Quantifying Global market ‘flight to safety’ rotations in times of uncertainty - trade wars & political unrest
New developments on trade war are shifting the risk outlook significantly in the minds of investors. Most of the asset classes has been affected from the ‘flight-to-safety’ mode in global markets since mid-May.
EPFR has tracked outflows from some risky assets to less risky assets since the start of the year, for example, there’s noticeable regular equity-to-bond rotation activity almost weekly since the start of 2019. However, after recent trade negotiations proved inconclusive, and President Trump raised tariffs on Chinese imports (May 10th), we have started to see more broad-based ‘flight-to-safety’ activity across different assets classes.
In these extraordinary times, it is important to identify what is extreme and what is not.
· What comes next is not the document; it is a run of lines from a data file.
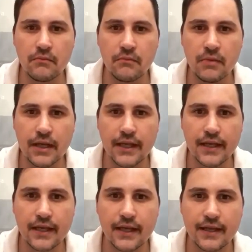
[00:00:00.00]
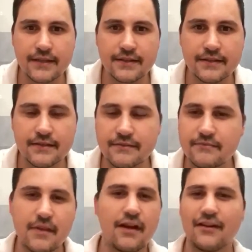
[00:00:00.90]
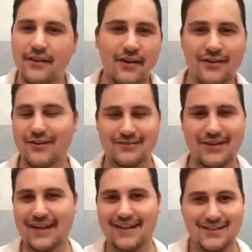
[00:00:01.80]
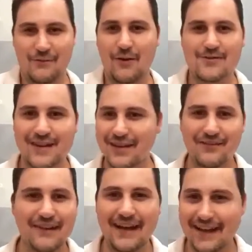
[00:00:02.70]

ma che cazzo No, no, no, cioè c'è qualcosa che non va.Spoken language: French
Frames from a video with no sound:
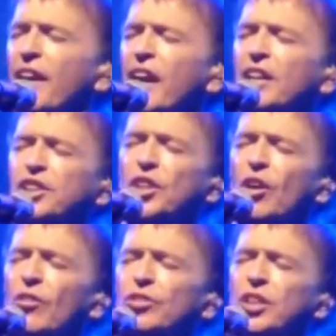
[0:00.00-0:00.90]
On a
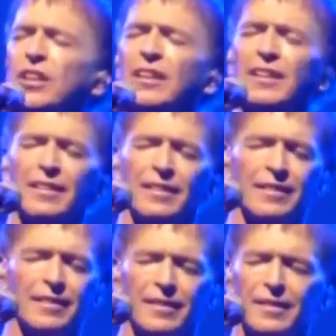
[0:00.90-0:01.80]
enregistré euh,
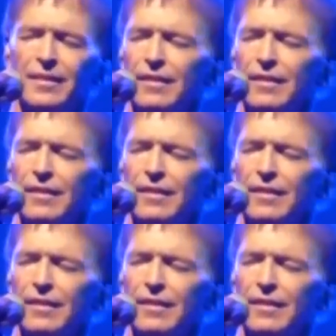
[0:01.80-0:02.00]
entreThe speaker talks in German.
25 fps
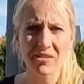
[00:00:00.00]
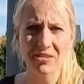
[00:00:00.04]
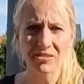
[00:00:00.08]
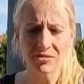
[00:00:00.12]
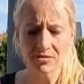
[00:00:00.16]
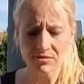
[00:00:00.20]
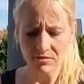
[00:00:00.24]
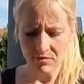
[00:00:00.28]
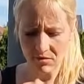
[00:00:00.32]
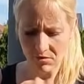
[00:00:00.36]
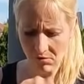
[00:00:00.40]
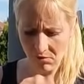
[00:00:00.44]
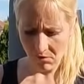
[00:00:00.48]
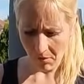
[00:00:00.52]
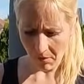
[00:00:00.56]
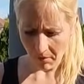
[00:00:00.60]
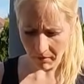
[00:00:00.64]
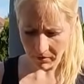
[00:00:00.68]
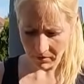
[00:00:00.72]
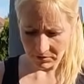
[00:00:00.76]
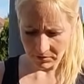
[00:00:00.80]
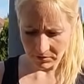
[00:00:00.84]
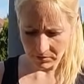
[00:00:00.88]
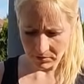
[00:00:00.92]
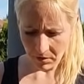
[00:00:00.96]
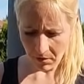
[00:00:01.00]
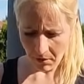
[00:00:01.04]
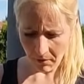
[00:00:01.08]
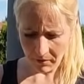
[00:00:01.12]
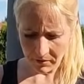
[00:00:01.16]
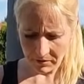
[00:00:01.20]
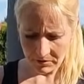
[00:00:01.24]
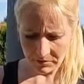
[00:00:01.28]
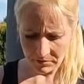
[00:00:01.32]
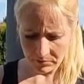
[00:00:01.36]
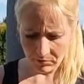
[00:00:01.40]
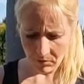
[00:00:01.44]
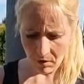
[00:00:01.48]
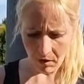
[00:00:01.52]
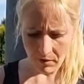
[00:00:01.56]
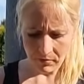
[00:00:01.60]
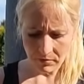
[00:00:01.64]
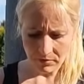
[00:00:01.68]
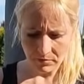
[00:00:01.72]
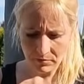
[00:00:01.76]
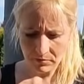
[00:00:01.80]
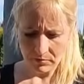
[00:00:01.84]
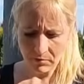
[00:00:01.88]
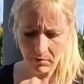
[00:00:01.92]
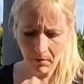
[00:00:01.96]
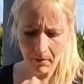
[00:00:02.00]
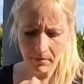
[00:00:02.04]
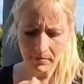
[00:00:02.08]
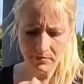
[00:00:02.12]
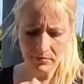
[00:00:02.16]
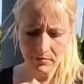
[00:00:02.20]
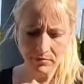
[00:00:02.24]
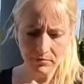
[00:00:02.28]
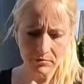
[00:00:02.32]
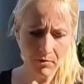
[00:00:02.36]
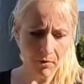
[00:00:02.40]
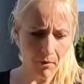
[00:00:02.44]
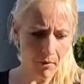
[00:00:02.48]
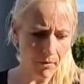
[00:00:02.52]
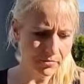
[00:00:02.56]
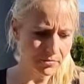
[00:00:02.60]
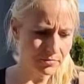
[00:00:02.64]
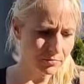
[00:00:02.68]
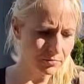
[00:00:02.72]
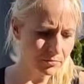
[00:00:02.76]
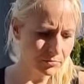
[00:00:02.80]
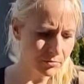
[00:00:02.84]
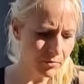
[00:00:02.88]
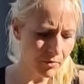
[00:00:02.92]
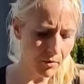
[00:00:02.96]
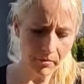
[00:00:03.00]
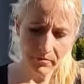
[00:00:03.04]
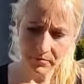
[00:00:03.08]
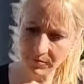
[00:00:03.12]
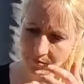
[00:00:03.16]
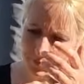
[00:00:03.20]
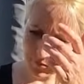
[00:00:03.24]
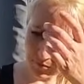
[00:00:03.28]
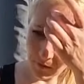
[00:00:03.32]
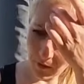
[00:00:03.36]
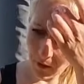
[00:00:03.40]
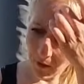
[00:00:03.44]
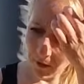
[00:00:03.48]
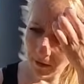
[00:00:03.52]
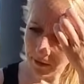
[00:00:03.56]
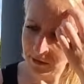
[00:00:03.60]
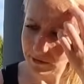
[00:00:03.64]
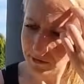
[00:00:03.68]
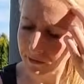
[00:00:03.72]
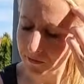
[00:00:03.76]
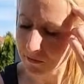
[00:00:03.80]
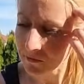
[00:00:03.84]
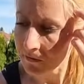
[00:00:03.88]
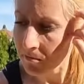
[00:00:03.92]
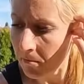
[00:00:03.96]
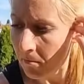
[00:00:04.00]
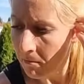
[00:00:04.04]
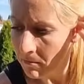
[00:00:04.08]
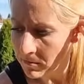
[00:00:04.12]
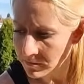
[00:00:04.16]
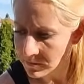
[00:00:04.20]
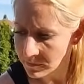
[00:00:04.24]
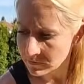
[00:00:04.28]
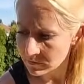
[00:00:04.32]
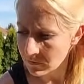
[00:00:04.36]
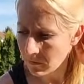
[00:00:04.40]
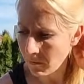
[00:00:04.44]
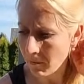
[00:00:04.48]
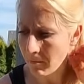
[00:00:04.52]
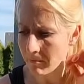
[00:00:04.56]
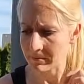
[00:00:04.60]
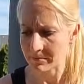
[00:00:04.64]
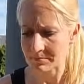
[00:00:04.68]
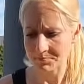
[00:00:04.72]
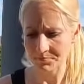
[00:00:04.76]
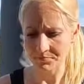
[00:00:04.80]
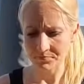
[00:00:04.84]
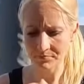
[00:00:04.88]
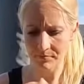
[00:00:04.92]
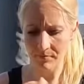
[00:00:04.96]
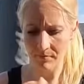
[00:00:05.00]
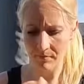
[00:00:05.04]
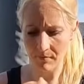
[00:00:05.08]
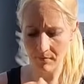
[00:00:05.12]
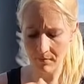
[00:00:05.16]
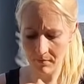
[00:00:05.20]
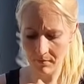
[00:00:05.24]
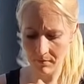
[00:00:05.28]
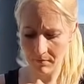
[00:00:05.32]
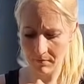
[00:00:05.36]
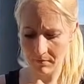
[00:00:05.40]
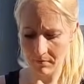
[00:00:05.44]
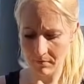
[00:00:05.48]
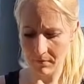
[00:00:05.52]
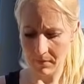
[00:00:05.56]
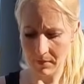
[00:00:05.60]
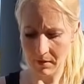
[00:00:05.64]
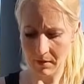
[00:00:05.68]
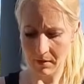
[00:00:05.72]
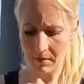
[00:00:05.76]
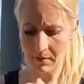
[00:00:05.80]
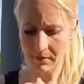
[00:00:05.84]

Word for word: aber das muss eigentlich viel kleiner sein. Aber egal, wir machen das jetzt da ran und dann haben wir so ein König Rüppchen rausholen und sind fertig.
Using EPFR data, we can analyse fund flows and investigate whether the current rotations we see - risky to less risky assets – will be significant historically. We can determine the significance by looking at rotations between 4 different pairs of asset classes as well as flows into money market funds. NB. All the applied data are generated from institutional flows, except the FX rotations.
Figure 1 below, shows the difference between flow as a percentage to equities vs bonds in the last 5 years. The graph clearly shows an equity-to-bond rotation in continuum for a long time, with the exception of a brief pause from Q4 -2017 to Q4-2018.
Figure 1 - The difference between flow as a percentage to equities vs bonds
The risk appetite towards US High Yield and EM Hard Currency bonds on the other hand, has shifted for the first time since the start of 2019. From the beginning of May 2019, investors’ cautiousness about global growth has affected the outlook on credit products. (Figure 2-dashed line:15.05.2019)
Figure 2 - The difference between flow as a percentage to US High Yield and EM Hard Currency vs US Treasuries
The additional significance in the difference is this happened at a time when US 10-year Treasuries dipped below 2.10% and expectations of a FED rate hike turned to a rate cut.
Also High Yielding EM currencies has started to see flow rotations towards low yielding currencies for the first time since October,2018 (Figure-3-dashed line:15.05.2019) .
On the other hand, flows to short-duration money market funds have spiked, with 4-week cumulative flows-to-money-market funds, one of the strongest after May 10th.
Figure 4 - 4 - week cumulative flows to Money Market Funds
These rotations can happen individually due to idiosyncratic risks related to geographic, or asset classes, but the orchestrated ‘flight-to-safety’ across all of them is most significant in recent weeks. Statistically out of 267 weeks analysed, it is only 36 weeks historically that we have seen ‘flight-to-safety’ rotation across all 5 pairs. The longest rotation appeared back in October 2014 and continued through to February, 2015. The current rotation we have been experiencing is 3-weeks old.
Figure 5 – Count of Flight to Safety across 5 different asset pairs
Identifying ‘flight-to-safety’ quantitatively is a complicated task. And researchers generally have difficulty even in differentiating ‘days-weeks-months’ as days of normal rotations, or flight-to-safety. Applying the methodology described above with the granularity in EPFR data, will help you identify flight-to-safety days and calibrate your own models.